- Interactive map of Kakatahi
- Coordinates: 39°39′14″S 175°19′43″E﻿ / ﻿39.653823°S 175.328622°E
- Country: New Zealand
- Region: Manawatū-Whanganui
- District: Whanganui District
- Community: Whanganui Rural Community
- Electorates: Whanganui; Te Tai Hauāuru (Māori);

Government
- • Territorial Authority: Whanganui District Council
- • Regional council: Horizons Regional Council
- • Mayor of Whanganui: Andrew Tripe
- • Whanganui MP: Carl Bates
- • Te Tai Hauāuru MP: Debbie Ngarewa-Packer

Area
- • Total: 541.09 km^{2} (208.92 sq mi)

Population (2023 Census)
- • Total: 228
- • Density: 0.421/km^{2} (1.09/sq mi)
- Time zone: UTC+12 (NZST)
- • Summer (DST): UTC+13 (NZDT)
- Area code: 06

= Kakatahi =

Kākātahi is a New Zealand town located 50 km from Whanganui, on State Highway 4 to Raetihi. The once bustling roadworkers' camp is now closed and the introduction of private contractors has seen the community dwindle, with local families contributing to a school roll of only about a dozen in 2007.

The local Ōtoko Pā is a meeting place for korowai o Te Awaiti. who is a group of hāpu known as: Ngāti Hine-o-te-rā, Ngāti Rūwai, and Ngāti Waikārapu Sometimes just known as Te Awaiti or Te Awa Iti.

On the pā, there is a Wharenui called Tauakirā and Kākātahi School

==Demographics==
Kakatahi locality covers 541.09 km2. It is part of the larger Upper Whanganui statistical area.

Kakatahi had a population of 228 in the 2023 New Zealand census, an increase of 15 people (7.0%) since the 2018 census, and a decrease of 18 people (−7.3%) since the 2013 census. There were 129 males and 99 females in 102 dwellings. There were 45 people (19.7%) aged under 15 years, 48 (21.1%) aged 15 to 29, 105 (46.1%) aged 30 to 64, and 30 (13.2%) aged 65 or older.

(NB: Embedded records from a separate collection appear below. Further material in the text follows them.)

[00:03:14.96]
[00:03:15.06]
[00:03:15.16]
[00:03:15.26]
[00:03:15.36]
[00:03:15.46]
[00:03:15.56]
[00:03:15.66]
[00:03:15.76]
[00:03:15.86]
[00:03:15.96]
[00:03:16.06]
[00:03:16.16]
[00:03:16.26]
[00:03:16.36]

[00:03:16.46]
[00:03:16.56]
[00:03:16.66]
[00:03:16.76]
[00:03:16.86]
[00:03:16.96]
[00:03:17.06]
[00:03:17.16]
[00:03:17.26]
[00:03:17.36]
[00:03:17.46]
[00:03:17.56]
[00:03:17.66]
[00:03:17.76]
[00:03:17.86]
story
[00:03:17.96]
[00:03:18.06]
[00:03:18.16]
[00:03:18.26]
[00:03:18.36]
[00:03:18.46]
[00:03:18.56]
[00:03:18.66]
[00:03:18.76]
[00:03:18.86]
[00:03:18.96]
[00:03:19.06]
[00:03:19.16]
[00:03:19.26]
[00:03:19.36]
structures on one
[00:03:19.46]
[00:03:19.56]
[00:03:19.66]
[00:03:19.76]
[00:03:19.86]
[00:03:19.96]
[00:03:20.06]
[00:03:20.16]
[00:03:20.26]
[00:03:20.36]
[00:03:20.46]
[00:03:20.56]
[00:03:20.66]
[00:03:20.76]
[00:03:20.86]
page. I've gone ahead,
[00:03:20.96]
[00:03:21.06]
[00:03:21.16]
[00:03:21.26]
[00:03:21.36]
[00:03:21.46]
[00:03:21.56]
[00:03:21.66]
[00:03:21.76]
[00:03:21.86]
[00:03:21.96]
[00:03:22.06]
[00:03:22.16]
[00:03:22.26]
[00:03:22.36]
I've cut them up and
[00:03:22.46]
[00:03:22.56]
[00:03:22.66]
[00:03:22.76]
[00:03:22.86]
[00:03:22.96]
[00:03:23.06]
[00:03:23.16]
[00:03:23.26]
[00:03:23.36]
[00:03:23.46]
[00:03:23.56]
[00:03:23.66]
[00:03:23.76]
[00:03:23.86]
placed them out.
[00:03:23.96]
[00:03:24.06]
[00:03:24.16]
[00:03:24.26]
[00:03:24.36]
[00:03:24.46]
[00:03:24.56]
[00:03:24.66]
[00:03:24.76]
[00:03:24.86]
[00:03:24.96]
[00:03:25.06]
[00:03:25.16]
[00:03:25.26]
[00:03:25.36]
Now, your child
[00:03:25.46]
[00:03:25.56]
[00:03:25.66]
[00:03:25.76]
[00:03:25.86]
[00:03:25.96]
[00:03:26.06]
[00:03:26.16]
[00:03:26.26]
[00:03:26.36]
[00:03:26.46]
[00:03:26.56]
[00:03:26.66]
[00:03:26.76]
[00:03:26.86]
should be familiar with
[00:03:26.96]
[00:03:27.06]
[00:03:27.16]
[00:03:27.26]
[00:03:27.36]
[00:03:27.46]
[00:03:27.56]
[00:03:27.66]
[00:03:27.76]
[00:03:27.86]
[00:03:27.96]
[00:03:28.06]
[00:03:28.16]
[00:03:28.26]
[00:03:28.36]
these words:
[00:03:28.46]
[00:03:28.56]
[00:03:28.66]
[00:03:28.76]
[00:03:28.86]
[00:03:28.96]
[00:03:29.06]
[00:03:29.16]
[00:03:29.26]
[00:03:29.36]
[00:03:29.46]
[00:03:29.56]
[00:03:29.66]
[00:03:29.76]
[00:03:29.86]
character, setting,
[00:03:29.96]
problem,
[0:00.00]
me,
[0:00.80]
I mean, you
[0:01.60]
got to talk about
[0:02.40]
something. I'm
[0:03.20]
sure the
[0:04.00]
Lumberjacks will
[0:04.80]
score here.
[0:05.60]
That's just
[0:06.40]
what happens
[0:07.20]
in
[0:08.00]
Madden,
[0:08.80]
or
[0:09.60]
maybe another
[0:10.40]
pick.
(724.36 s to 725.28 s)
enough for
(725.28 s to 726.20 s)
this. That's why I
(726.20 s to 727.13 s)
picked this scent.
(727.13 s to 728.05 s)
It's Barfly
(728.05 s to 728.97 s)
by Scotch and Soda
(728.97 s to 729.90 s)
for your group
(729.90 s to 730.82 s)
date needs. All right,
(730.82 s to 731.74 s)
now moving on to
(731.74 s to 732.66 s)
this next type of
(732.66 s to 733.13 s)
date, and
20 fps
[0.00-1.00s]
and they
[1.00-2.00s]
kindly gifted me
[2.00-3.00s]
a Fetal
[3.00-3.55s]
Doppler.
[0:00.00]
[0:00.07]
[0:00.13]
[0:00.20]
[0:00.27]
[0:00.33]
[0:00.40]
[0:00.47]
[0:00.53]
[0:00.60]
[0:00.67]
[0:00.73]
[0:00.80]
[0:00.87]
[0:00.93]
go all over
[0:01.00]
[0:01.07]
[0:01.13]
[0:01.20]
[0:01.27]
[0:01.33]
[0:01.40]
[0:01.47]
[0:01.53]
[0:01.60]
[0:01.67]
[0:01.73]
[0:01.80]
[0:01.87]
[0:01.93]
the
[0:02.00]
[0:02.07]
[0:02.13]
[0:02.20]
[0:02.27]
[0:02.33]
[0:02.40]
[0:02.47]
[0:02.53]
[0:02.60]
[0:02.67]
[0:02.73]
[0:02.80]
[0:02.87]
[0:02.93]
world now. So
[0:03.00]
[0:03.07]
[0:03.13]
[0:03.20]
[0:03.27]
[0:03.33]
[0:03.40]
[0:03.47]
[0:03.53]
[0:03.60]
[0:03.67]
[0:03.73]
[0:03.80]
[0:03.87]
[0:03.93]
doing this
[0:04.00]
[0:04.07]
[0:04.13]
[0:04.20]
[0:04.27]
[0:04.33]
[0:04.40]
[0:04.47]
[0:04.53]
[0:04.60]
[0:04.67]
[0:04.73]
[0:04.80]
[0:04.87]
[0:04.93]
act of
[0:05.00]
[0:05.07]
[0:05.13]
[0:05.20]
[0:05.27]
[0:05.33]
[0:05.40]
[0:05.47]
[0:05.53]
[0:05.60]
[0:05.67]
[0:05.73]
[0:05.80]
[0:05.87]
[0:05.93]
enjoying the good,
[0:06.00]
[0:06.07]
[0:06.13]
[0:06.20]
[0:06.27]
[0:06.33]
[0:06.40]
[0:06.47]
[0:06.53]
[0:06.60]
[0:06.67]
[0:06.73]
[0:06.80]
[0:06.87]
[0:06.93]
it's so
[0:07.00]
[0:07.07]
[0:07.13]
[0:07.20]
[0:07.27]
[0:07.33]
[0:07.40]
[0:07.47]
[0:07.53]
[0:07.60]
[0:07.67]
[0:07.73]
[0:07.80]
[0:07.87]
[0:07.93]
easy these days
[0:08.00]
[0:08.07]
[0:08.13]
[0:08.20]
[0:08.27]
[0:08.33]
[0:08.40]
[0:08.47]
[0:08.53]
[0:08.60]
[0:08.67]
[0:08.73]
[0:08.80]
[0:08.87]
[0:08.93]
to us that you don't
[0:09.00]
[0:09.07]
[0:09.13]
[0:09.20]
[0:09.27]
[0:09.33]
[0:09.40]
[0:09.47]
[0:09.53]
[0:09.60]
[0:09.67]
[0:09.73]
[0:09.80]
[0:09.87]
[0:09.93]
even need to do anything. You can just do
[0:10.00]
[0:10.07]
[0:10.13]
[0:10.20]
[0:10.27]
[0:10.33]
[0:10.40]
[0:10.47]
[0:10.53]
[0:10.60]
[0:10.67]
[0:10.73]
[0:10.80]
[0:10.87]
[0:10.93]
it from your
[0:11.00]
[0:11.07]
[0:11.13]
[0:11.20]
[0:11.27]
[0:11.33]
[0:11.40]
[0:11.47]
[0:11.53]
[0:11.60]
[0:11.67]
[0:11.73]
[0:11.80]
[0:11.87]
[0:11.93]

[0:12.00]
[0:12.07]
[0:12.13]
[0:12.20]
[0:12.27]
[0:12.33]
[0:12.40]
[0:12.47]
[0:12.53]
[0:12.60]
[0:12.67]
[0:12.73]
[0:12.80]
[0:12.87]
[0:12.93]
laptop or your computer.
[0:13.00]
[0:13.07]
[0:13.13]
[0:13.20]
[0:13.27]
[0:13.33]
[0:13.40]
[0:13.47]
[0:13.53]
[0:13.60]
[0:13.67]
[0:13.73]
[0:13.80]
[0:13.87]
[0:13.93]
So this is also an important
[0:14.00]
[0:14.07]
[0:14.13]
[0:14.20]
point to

People could identify as more than one ethnicity. The results were 82.9% European (Pākehā); 28.9% Māori; 1.3% Pasifika; 1.3% Middle Eastern, Latin American and African New Zealanders (MELAA); and 2.6% other, which includes people giving their ethnicity as "New Zealander". English was spoken by 97.4%, Māori by 10.5%, Samoan by 1.3%, and other languages by 2.6%. No language could be spoken by 3.9% (e.g. too young to talk). The percentage of people born overseas was 9.2, compared with 28.8% nationally.

Religious affiliations were 25.0% Christian, 5.3% Māori religious beliefs, and 1.3% other religions. People who answered that they had no religion were 64.5%, and 2.6% of people did not answer the census question.

Of those at least 15 years old, 18 (9.8%) people had a bachelor's or higher degree, 108 (59.0%) had a post-high school certificate or diploma, and 45 (24.6%) people exclusively held high school qualifications. 12 people (6.6%) earned over $100,000 compared to 12.1% nationally. The employment status of those at least 15 was 111 (60.7%) full-time, 27 (14.8%) part-time, and 6 (3.3%) unemployed.

==Education==

Kākātahi School is a co-educational state primary school for Year 1 to 8 students, with a roll of as of . It opened in 1934 but with predecessors from 1913. A new school was built in 1963.

Ngamatea School was a co-educational state primary school for Year 1 to 8 students southeast of Kakatahi. It opened in 1915 as Te Pou School, and closed in 2017.